My mother answered before he could. “Your sister’s wedding is off-limits for you. Your weird social anxiety will embarrass the family.”
Emily barely looked up. “Claire, don’t make this harder than it has to be.”
That night, I packed a single suitcase.
What they didn’t know was that six months earlier, I had applied for a skilled worker visa to Canada.
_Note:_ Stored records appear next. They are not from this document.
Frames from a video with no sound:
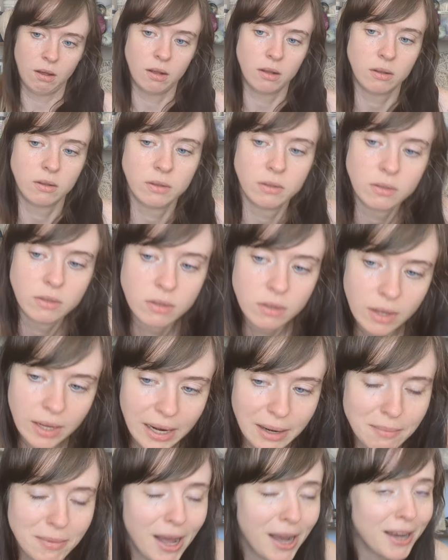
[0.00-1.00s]

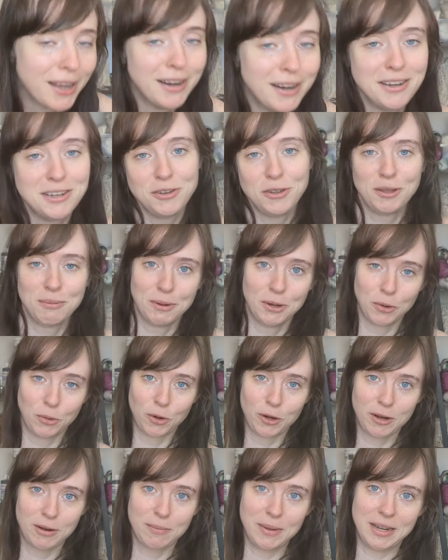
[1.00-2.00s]
And I'm not going to do them in
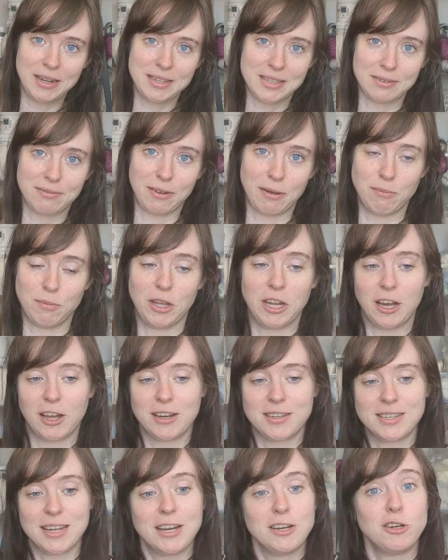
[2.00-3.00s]
order because, if I'm being
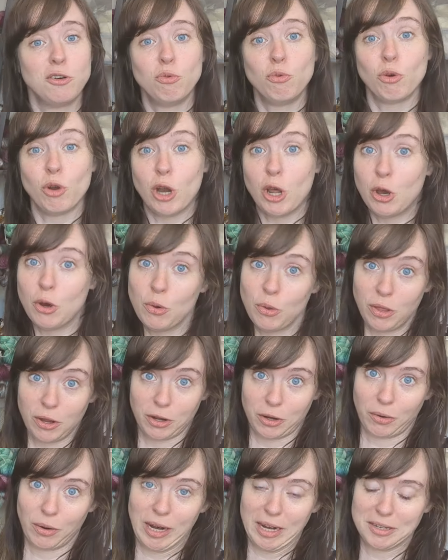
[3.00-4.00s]
honest, I don't know
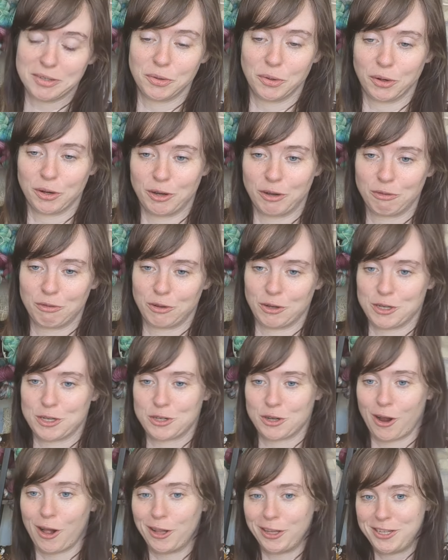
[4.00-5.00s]
the correct order for
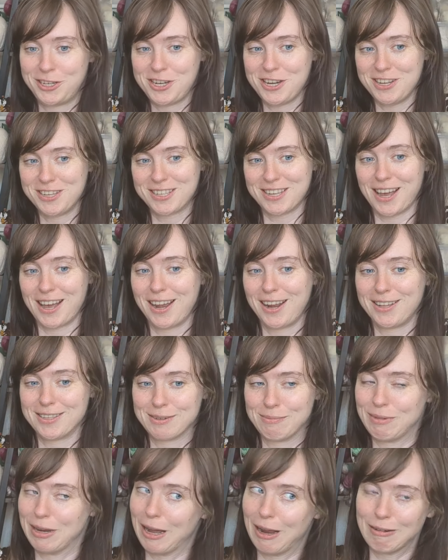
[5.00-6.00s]
astrology
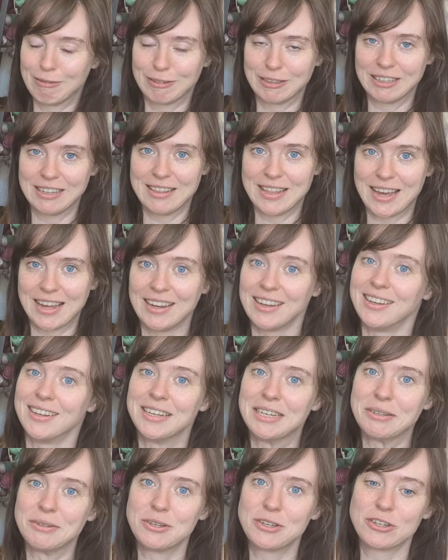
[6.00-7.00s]
signs. I'm not really that
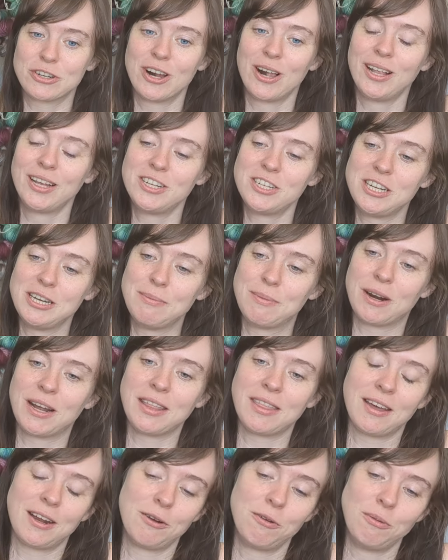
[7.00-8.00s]
into astrology, but
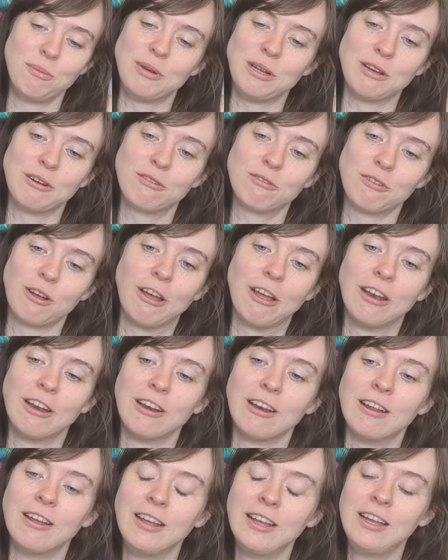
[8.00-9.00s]
I thought it would be a
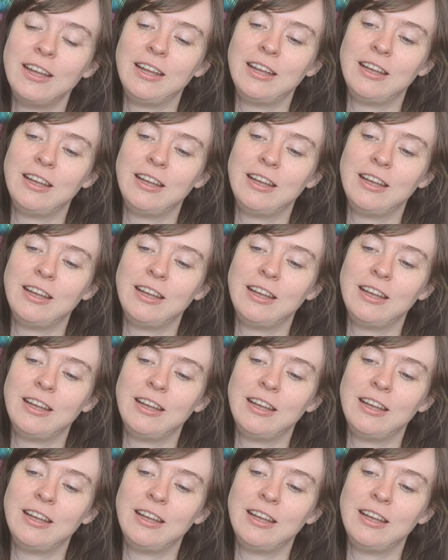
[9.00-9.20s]
fun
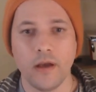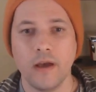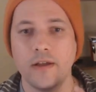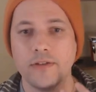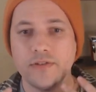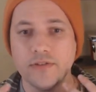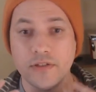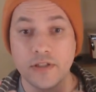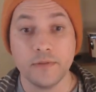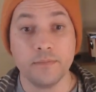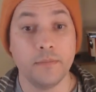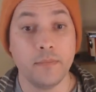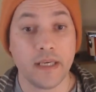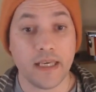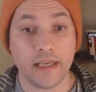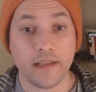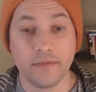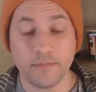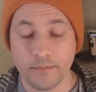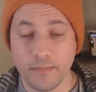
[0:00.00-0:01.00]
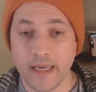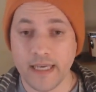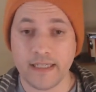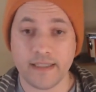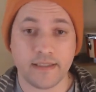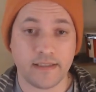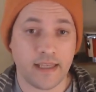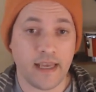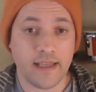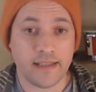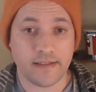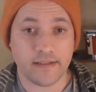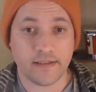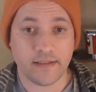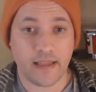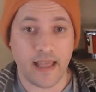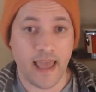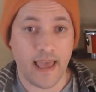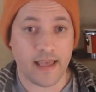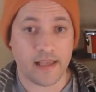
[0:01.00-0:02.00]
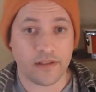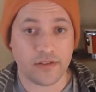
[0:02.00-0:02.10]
to me, make sense as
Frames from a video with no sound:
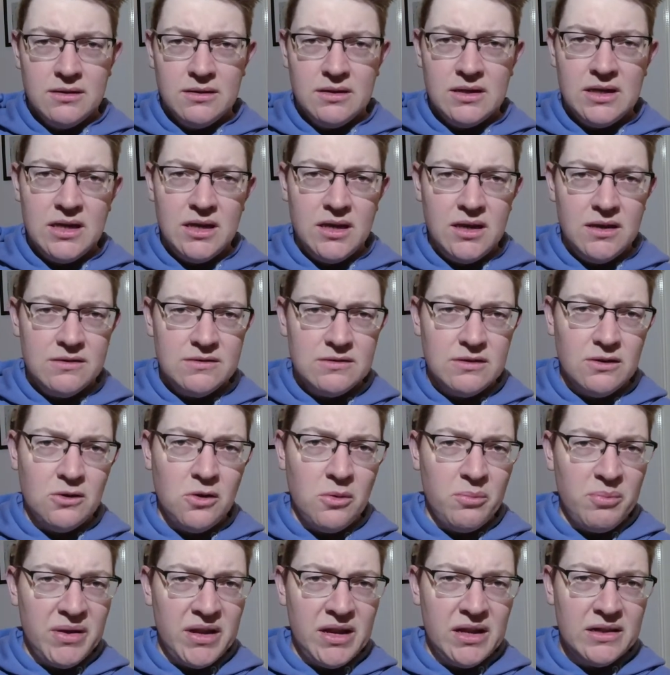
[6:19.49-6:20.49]
There's a
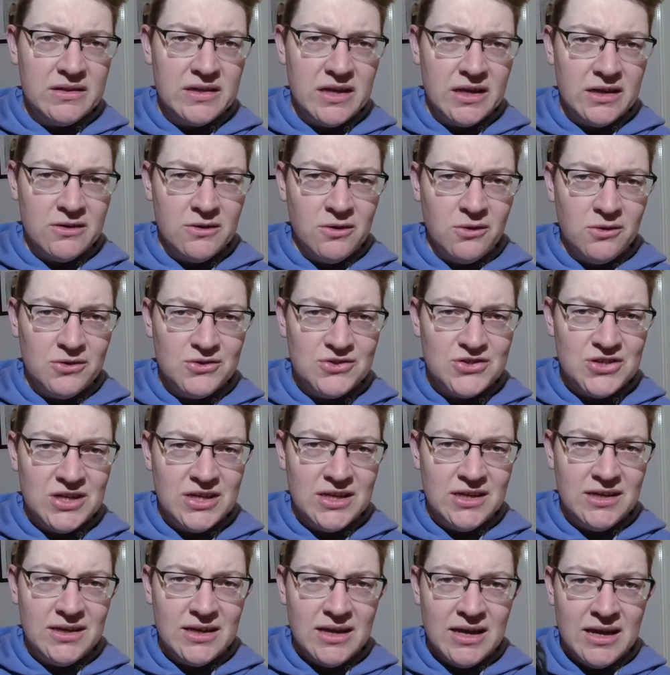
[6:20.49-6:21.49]
lot better
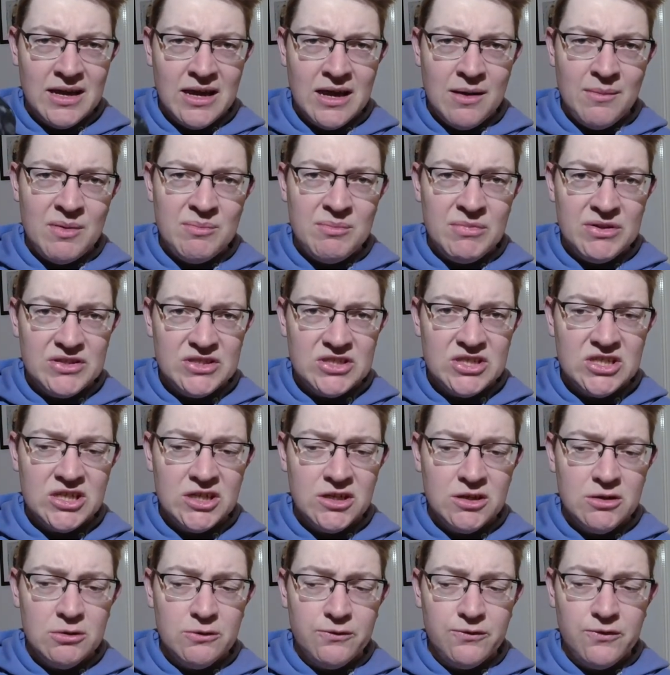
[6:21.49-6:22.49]
technology and
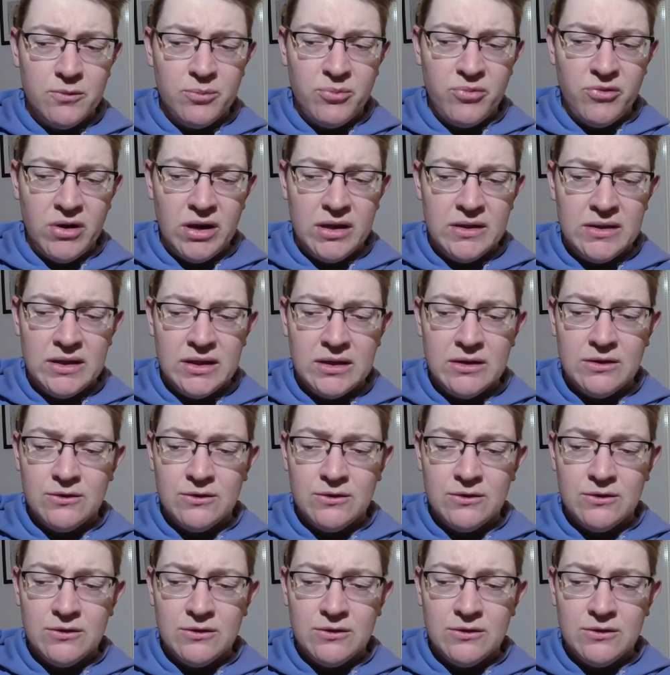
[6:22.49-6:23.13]
material for breathing,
I had a remote accounting contract, a small emergency fund, and an approval letter hidden inside an old novel.
On the morning of Emily’s wedding, the house buzzed with hairspray, flowers, and forced laughter. I carried my suitcase downstairs just as my mother adjusted her earrings in the hallway mirror.
My father said, “Let her go. She’ll be back in a week.” Emily didn’t even come out of the bridal suite.
At the airport, I was shaking so badly I could barely hand over my passport. The line behind me felt endless. My chest locked. My vision blurred. Then the officer checked my documents, stamped them, and waved me through.
Don’t come back unless you’ve learned how to be normal.
I turned off my phone, boarded the plane, and left my family behind before my sister even said her vows.
I kept my remote accounting contract, picked up freelance bookkeeping at night, and started proper treatment instead of the quiet coping tricks I had used back home. My therapist, Dr. Levin, didn’t treat me like I was broken or inconvenient. She treated me like I was injured—and capable of healing. That difference changed everything.
Six months in, she suggested I join a small anxiety support group. I almost refused. The night I finally forced myself to go, I sat closest to the door so I could leave if I needed to. That’s where I met Daniel Mercer.
That’s how it began.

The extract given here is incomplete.